In the days and weeks that followed—well, I can’t even begin to describe it. Having a child—nothing touches it. I was like high all the time; gone. I floated around the house, trying to make myself useful. I even changed diapers. I’m not going to say I liked it, but I did it. On the other hand, I did like doing that thing with the blanket where you make a triangle and fold it over your kid and she looks like some kind of papoose.
You can’t stop staring at your kid. I ain’t lyin’. I’d wake up two or three times a night and look at her and get close to make sure she was still breathing. Then I’d look over at Rhonda. And I’d think: This is what it means to be a family. I have a family of my own.
My thoughts turned in other directions, too. I realized I had to get serious now. This tiny little girl depended on me. And my wife depended on me. And they were going to depend on me for a long time to come. But that made me feel good inside. It was a challe
nge, and I accepted the challenge. This was what life was about. This was the cycle of life, beginning all over again, right here in my own home.
Things at work were going pretty well, too. I had just made the union, plus my grandpa was getting ready to retire. I was going to be cleaning the building solo.
From time to time, this other old fella, Charlie, would come over and keep us company. He was a friend of my grandpa’s and was getting ready to retire himself. He was in charge of the coolants for the big machines. I thought that might pay better than mopping floors, plus it seemed to take some real skill, so after my grandpa retired I asked Charlie about it and he said he’d be happy to show me.

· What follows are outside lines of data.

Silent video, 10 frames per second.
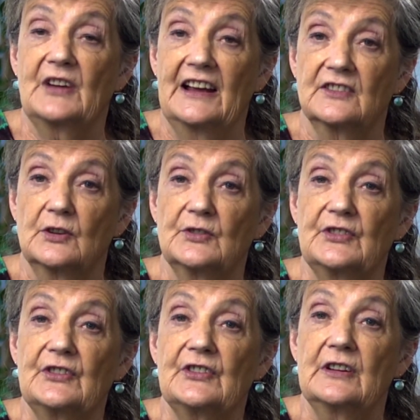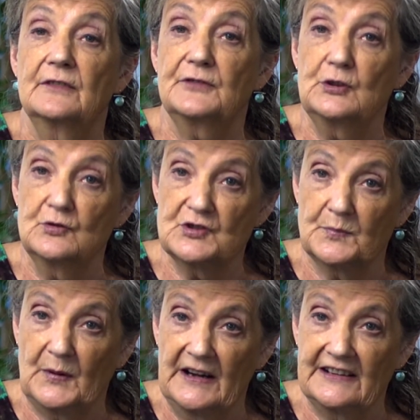diagnosis in a future
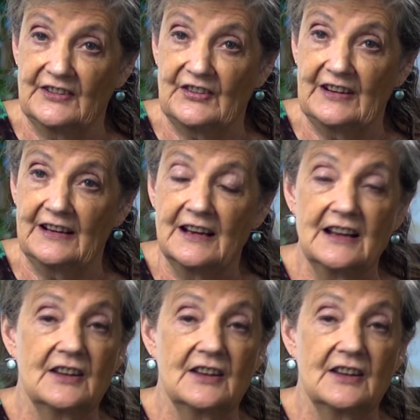pregnancy.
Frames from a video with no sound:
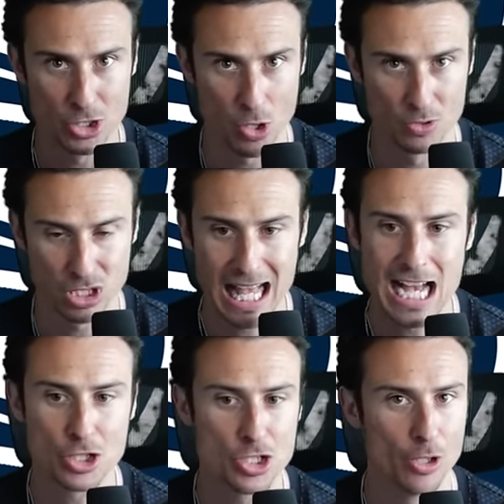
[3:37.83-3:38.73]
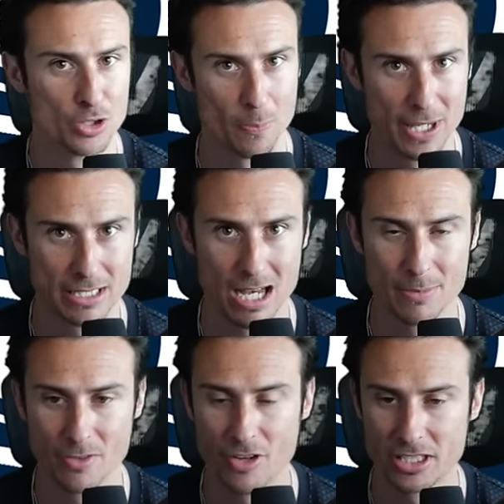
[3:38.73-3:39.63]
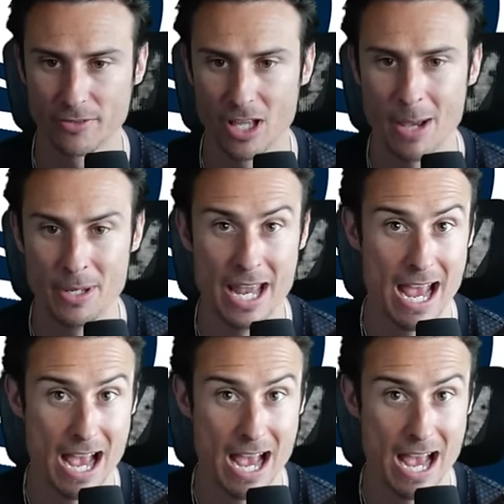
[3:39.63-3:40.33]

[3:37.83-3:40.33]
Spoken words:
Jones last year as a big time defensive lineman. They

It was quite a job. Charlie had about six buckets of coolants, which he mixed himself. Had to keep the balance just right. And when you fed the coolant into the machines, you had to watch the levels. Too much would smother the motor and conk it the hell out. But I paid attention and got the hang of it pretty quick.
“You a smart boy, Bernard,” Charlie told me. “I don’t know why Thurman kept saying you was a fool.”

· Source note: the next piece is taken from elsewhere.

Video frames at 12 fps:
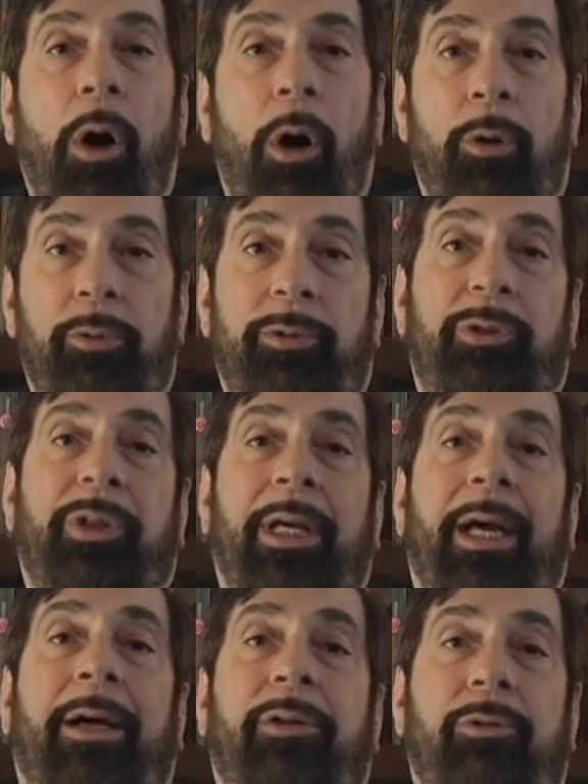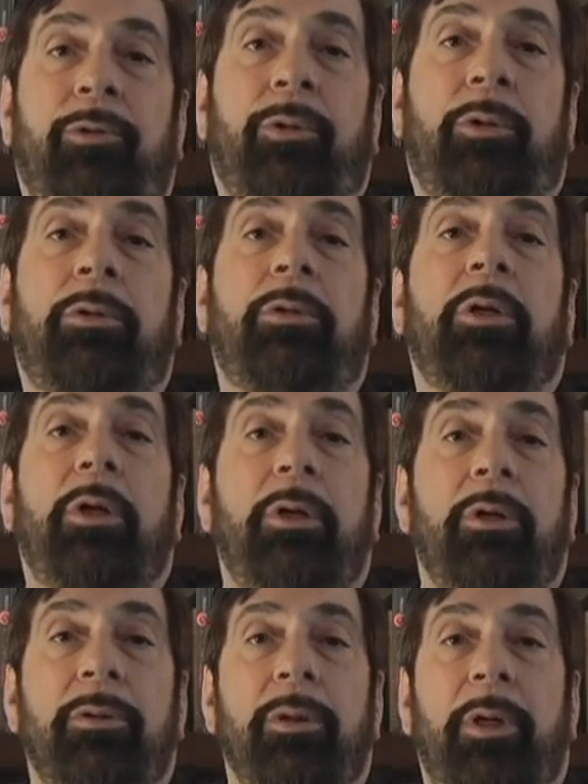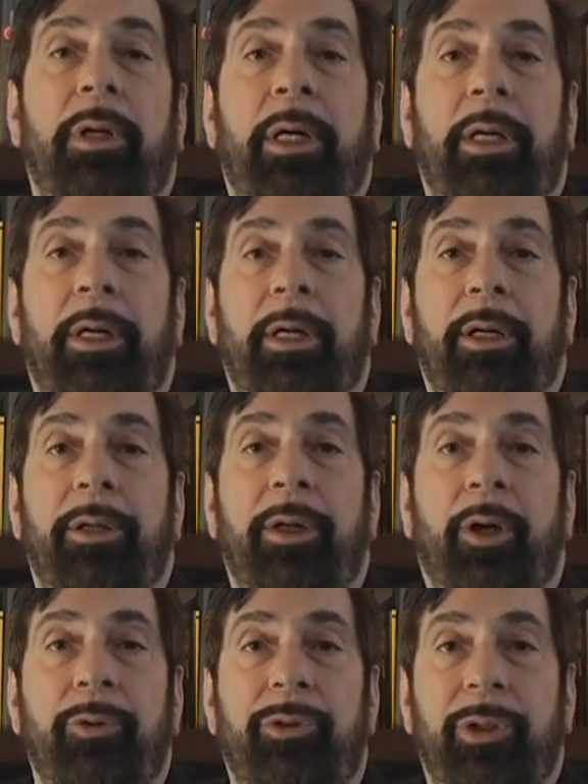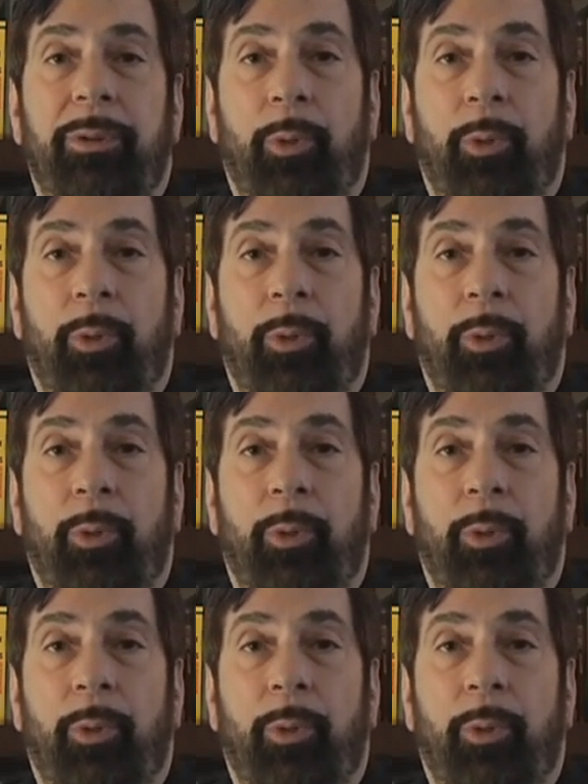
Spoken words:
owns the actual notes and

“That’s just the way my grandpa is,” I said, smiling. “He can’t help himself. He’s always been that way.”
Charlie thought about this for a moment, cocked his head, looked at me. “Old people don’t change,” he said. “We sewn into our skins for life. Maybe it’s Thurman’s way of telling you he loves you.”
Maybe.
Got home that night and—speak of the devil—phone rang as I came through the door. Grandpa Thurman was on the line. “Beanie,” he said. “Got bad news.”
“What’s that?”
“Your father passed.”
“Huh?”
“Your father passed. He gone. Passed away. Lord took him.”
Still sayin’ everything four times, snorting and wheezing. “Service Saturday. Two P.M.”